━━ MATERIAL FOR THIS TASK ━━
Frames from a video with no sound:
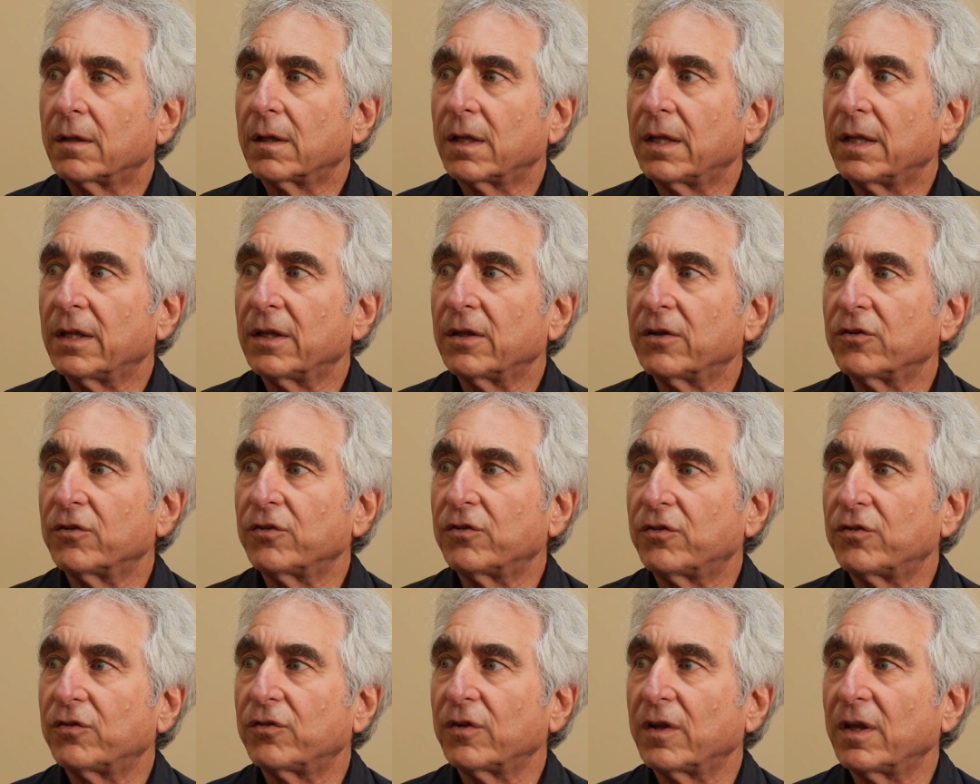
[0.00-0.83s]

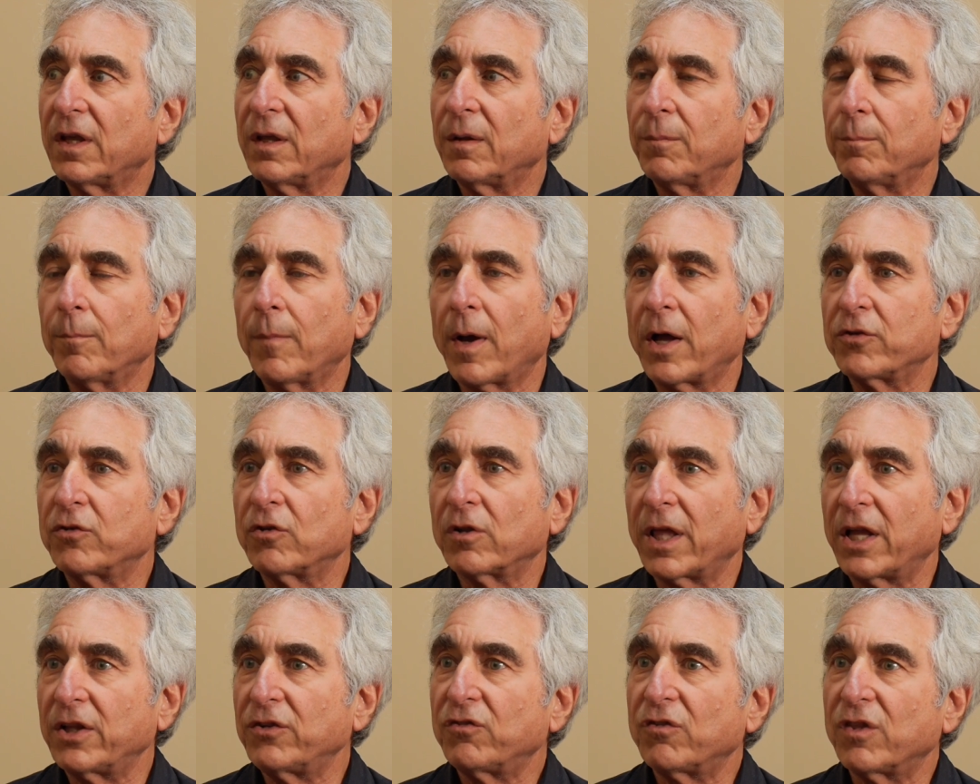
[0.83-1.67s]
is it
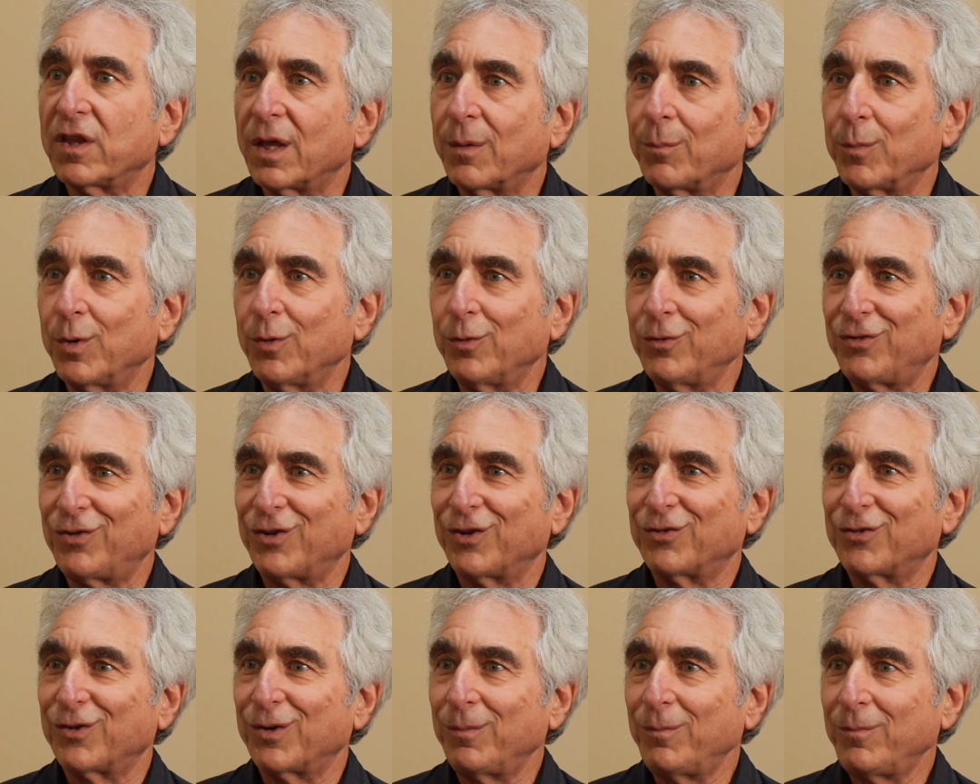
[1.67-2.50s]
modulates the immune
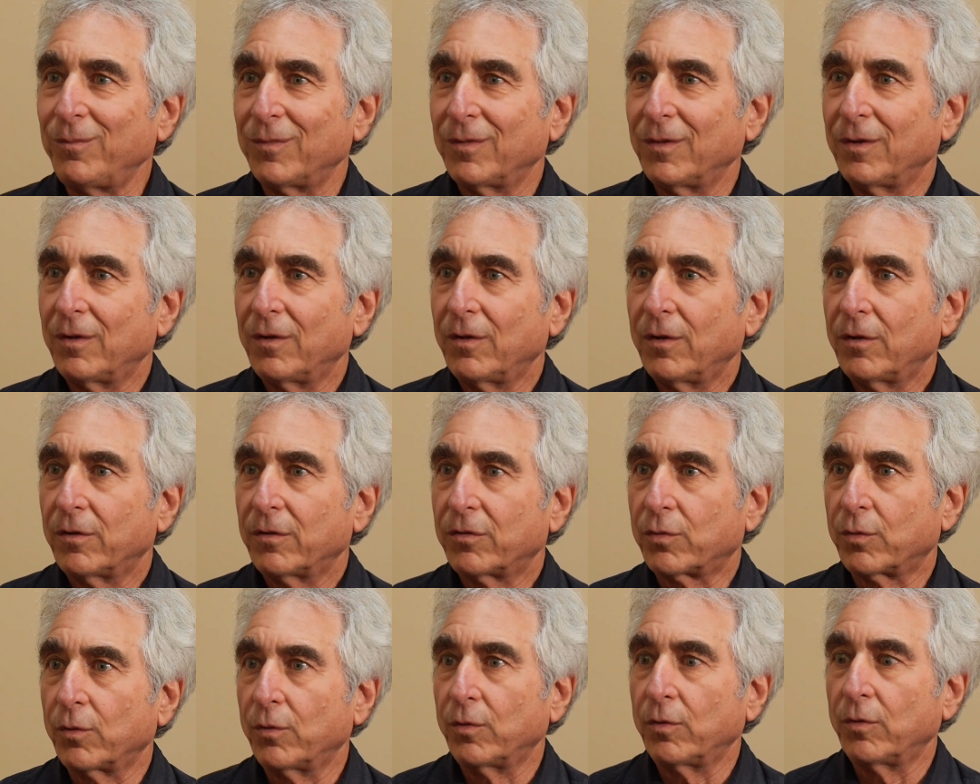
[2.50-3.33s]
system
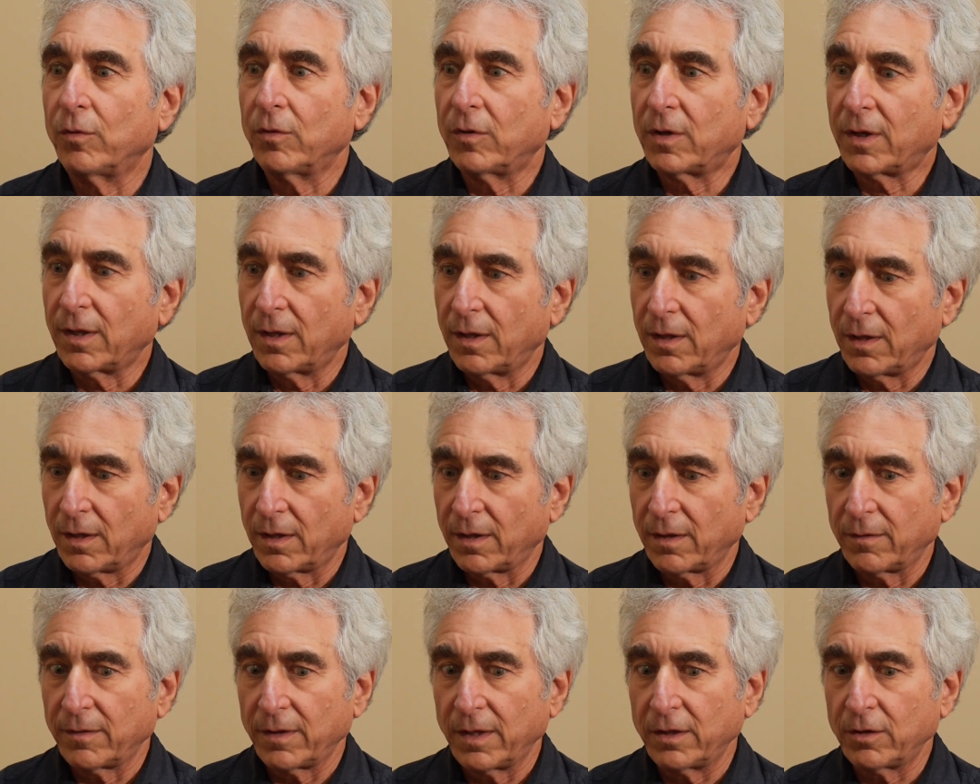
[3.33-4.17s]
through
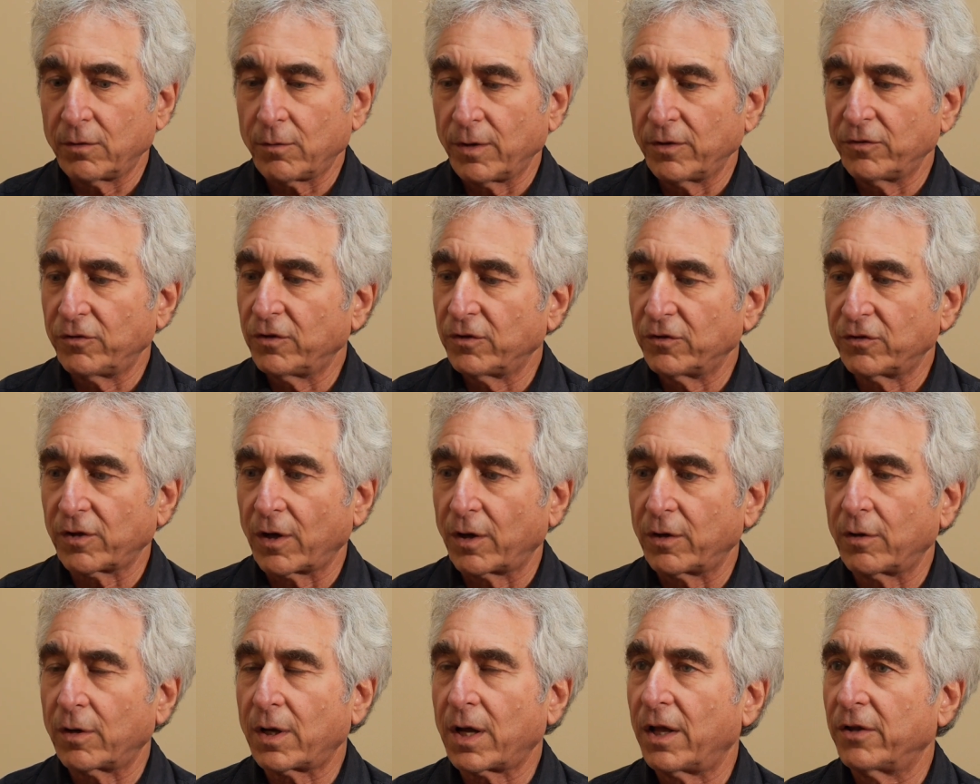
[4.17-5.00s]
uh, increasing
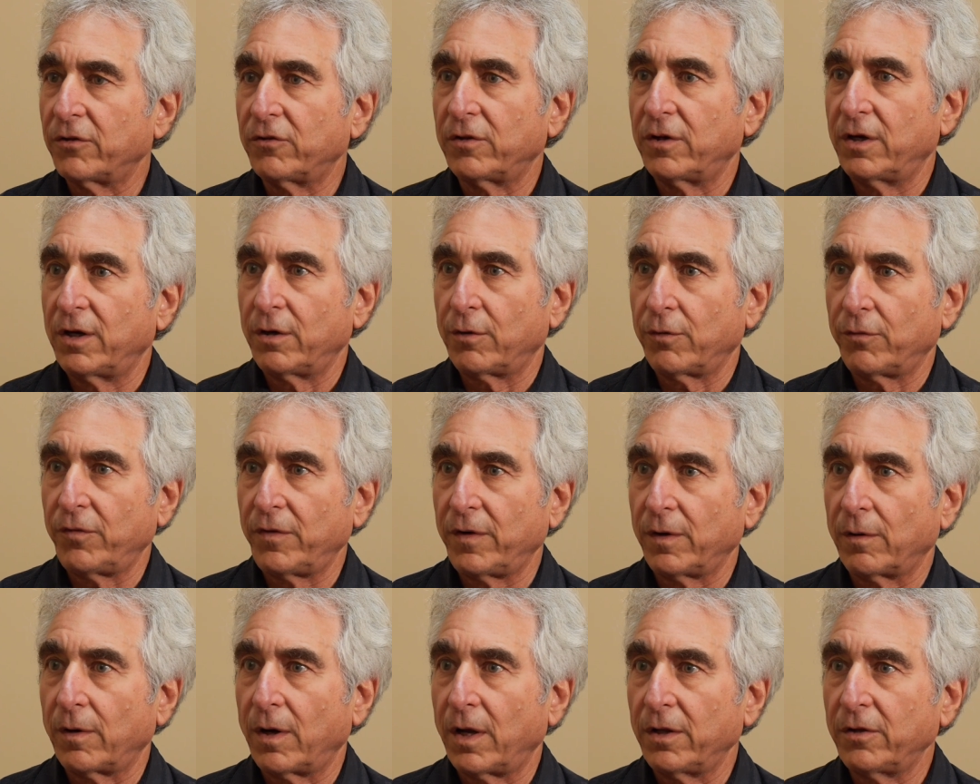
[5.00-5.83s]
cytokines and
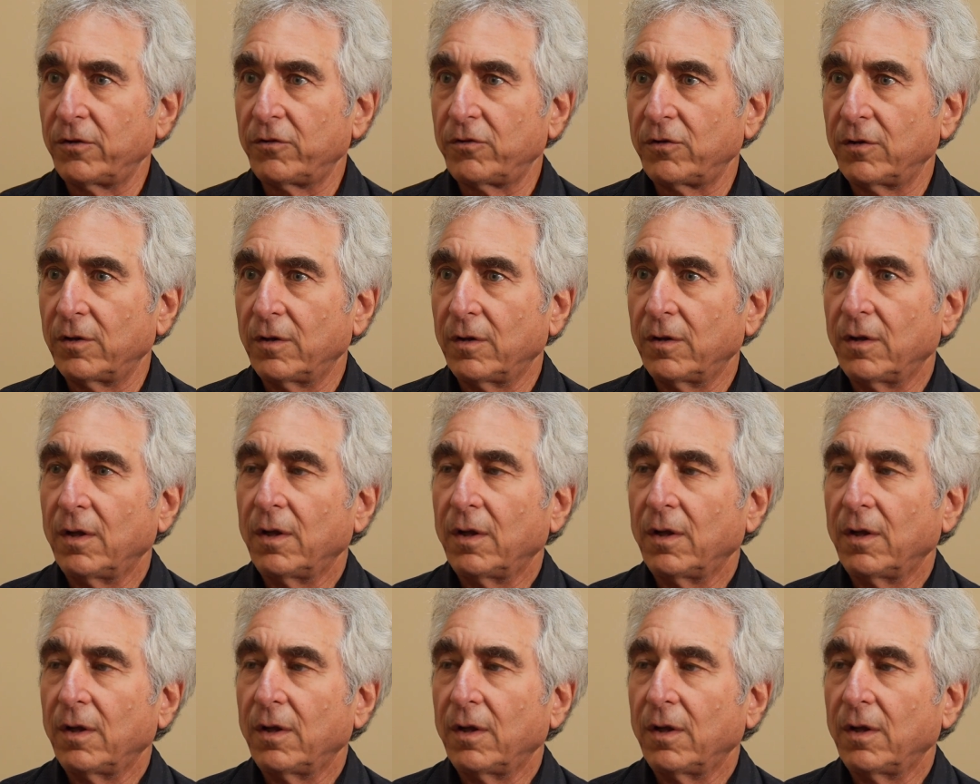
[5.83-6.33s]
interferons.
━━━
• _WHAT THIS TASK INVOLVES_
Reproduce all of the data exactly; the pictures do not belong in the copy.

• _RESPONSE_
Frames from a video with no sound:
[0.00-0.83s]

[0.83-1.67s]
is it
[1.67-2.50s]
modulates the immune
[2.50-3.33s]
system
[3.33-4.17s]
through
[4.17-5.00s]
uh, increasing
[5.00-5.83s]
cytokines and
[5.83-6.33s]
interferons.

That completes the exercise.